### TASK PROMPT
All entries below are to be returned exactly, with pictures left out.

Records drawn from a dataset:
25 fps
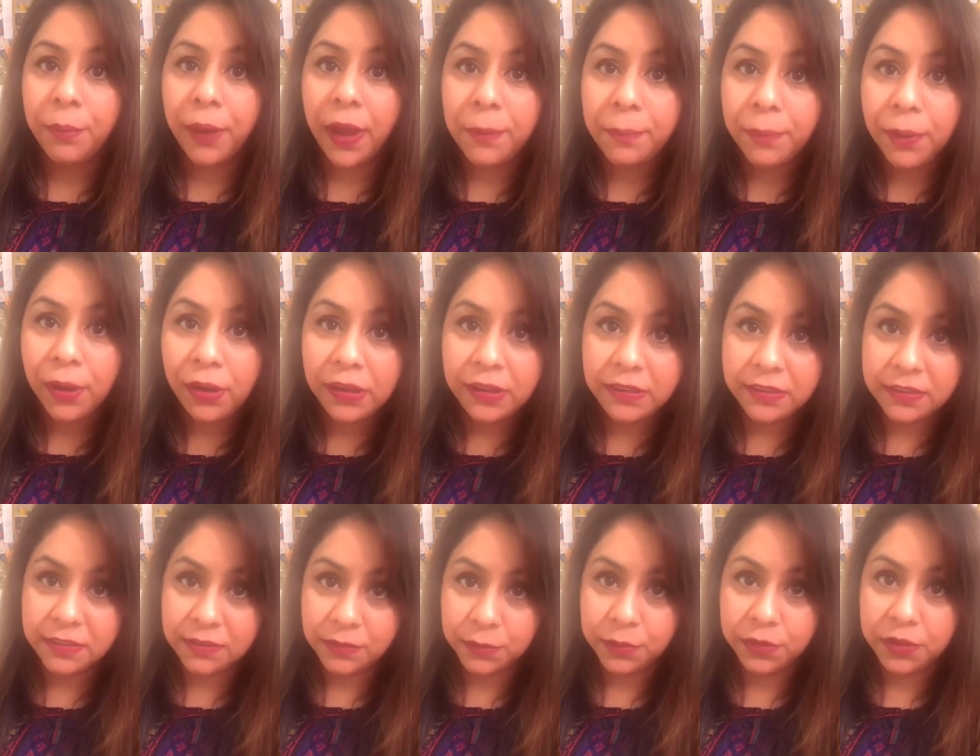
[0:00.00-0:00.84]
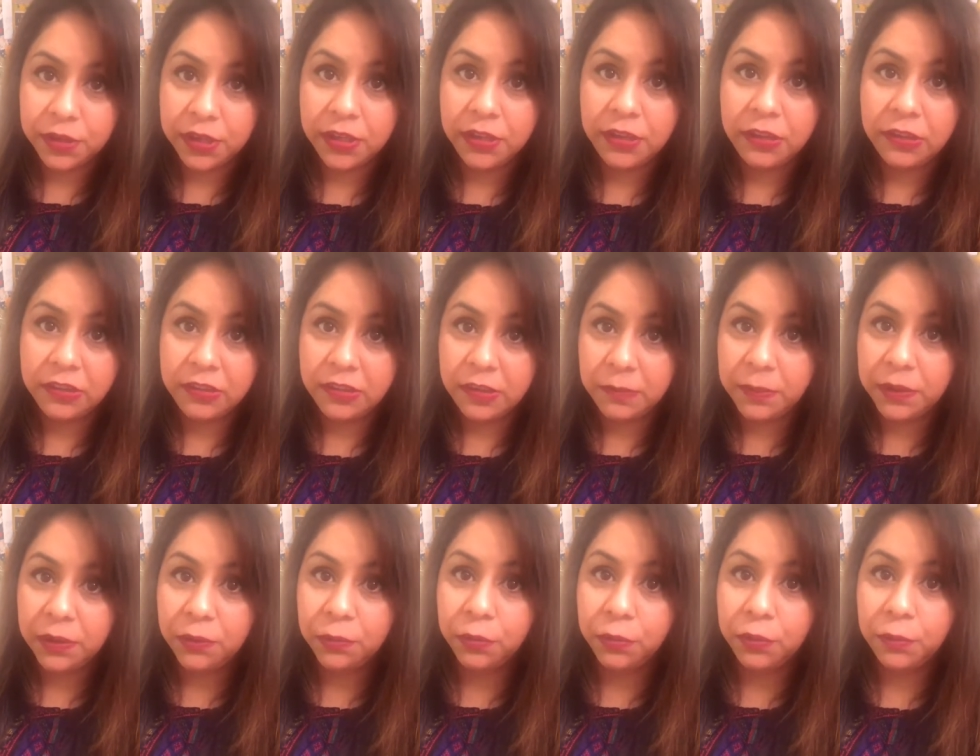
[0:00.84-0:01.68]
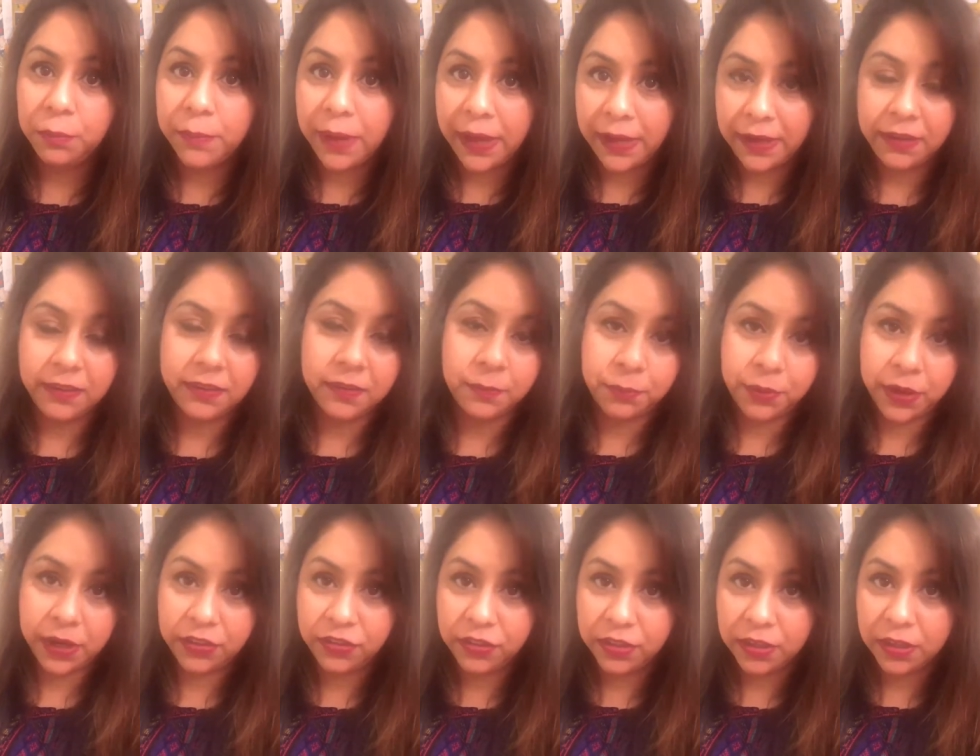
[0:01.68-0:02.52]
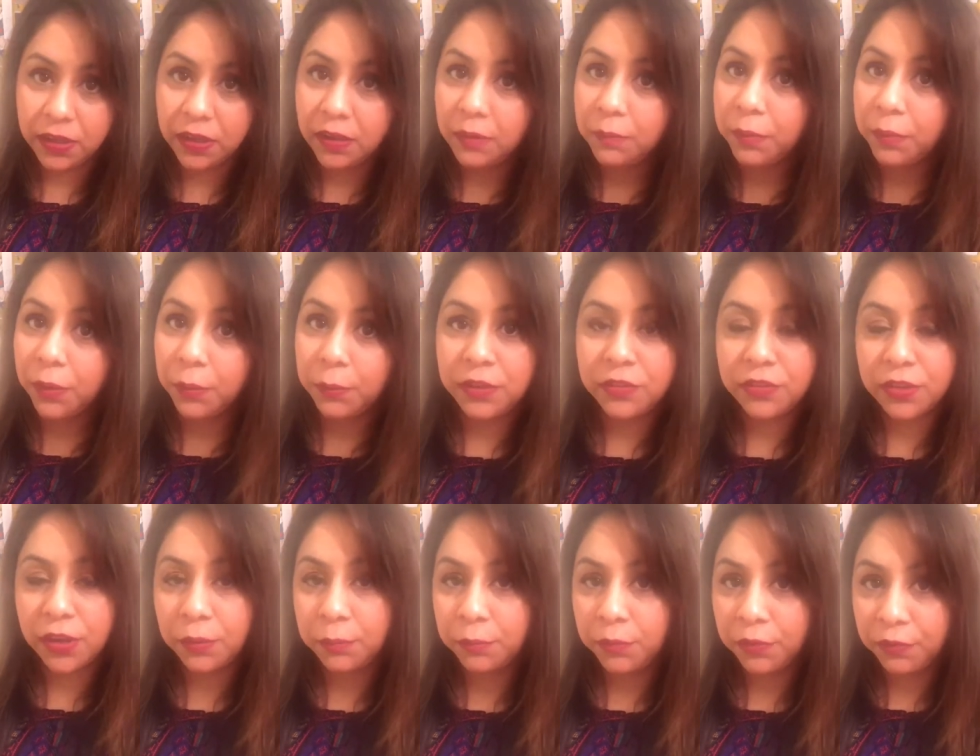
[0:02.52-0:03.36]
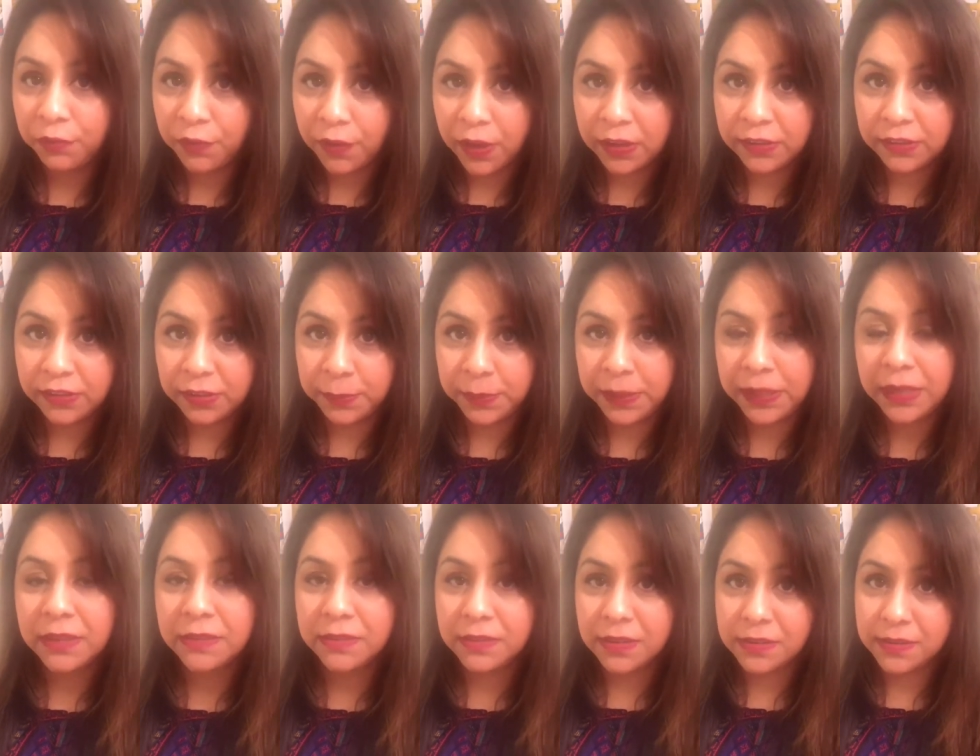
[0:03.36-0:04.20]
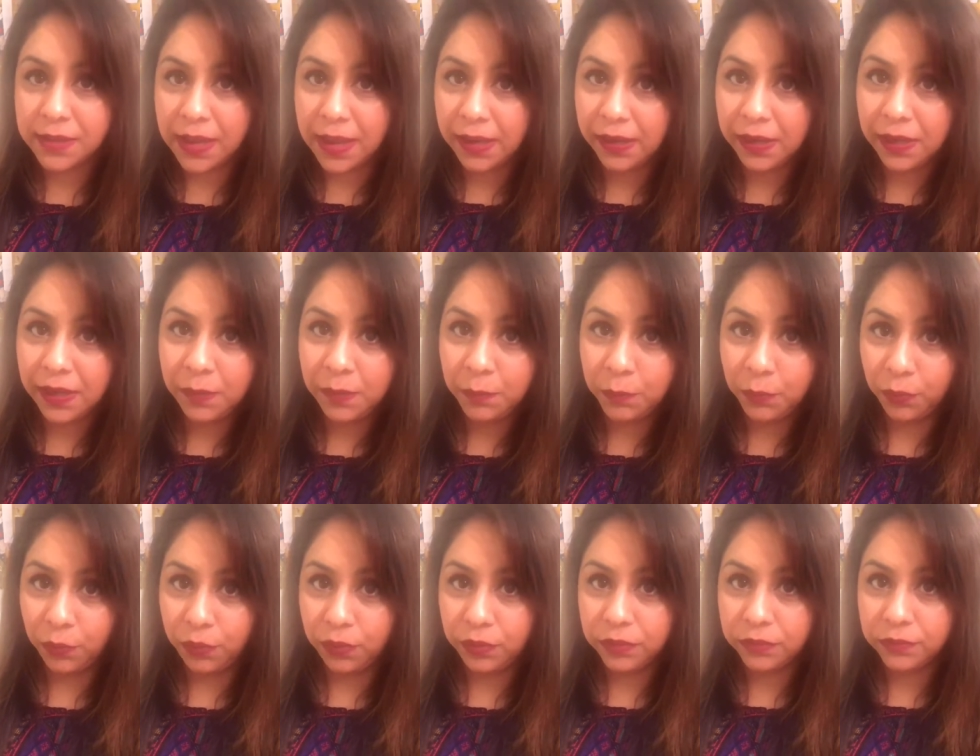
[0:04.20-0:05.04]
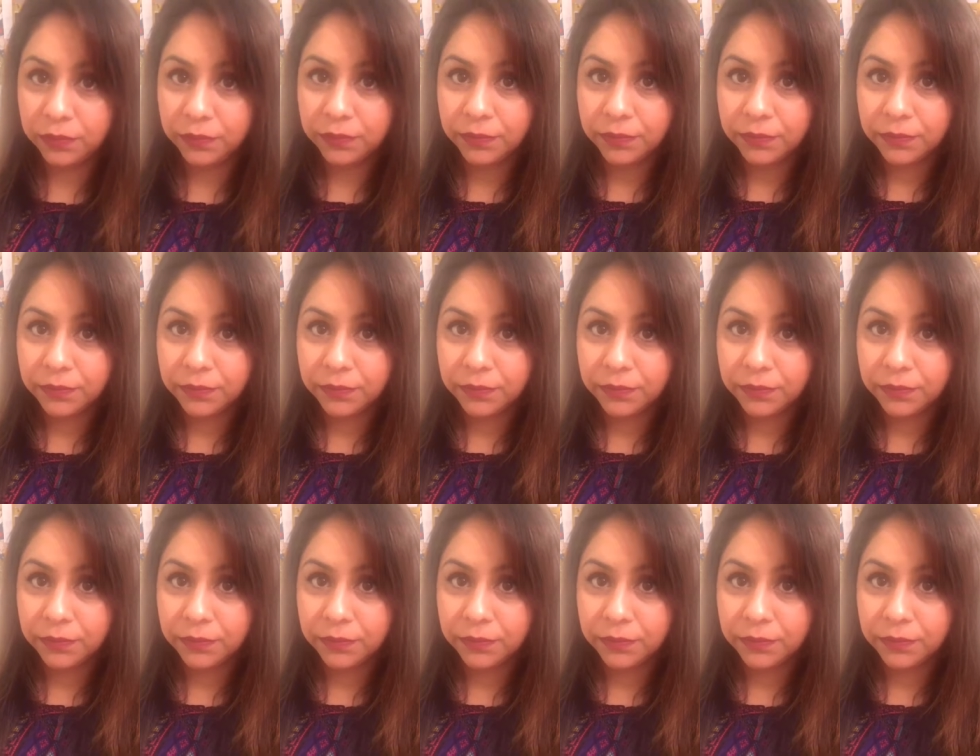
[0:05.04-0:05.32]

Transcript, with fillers: Bipolar disorder used to be called manic depression, but we don't refer to it as this anymore.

### SOLUTION BELOW
25 fps
[0:00.00-0:00.84]
[0:00.84-0:01.68]
[0:01.68-0:02.52]
[0:02.52-0:03.36]
[0:03.36-0:04.20]
[0:04.20-0:05.04]
[0:05.04-0:05.32]

Transcript, with fillers: Bipolar disorder used to be called manic depression, but we don't refer to it as this anymore.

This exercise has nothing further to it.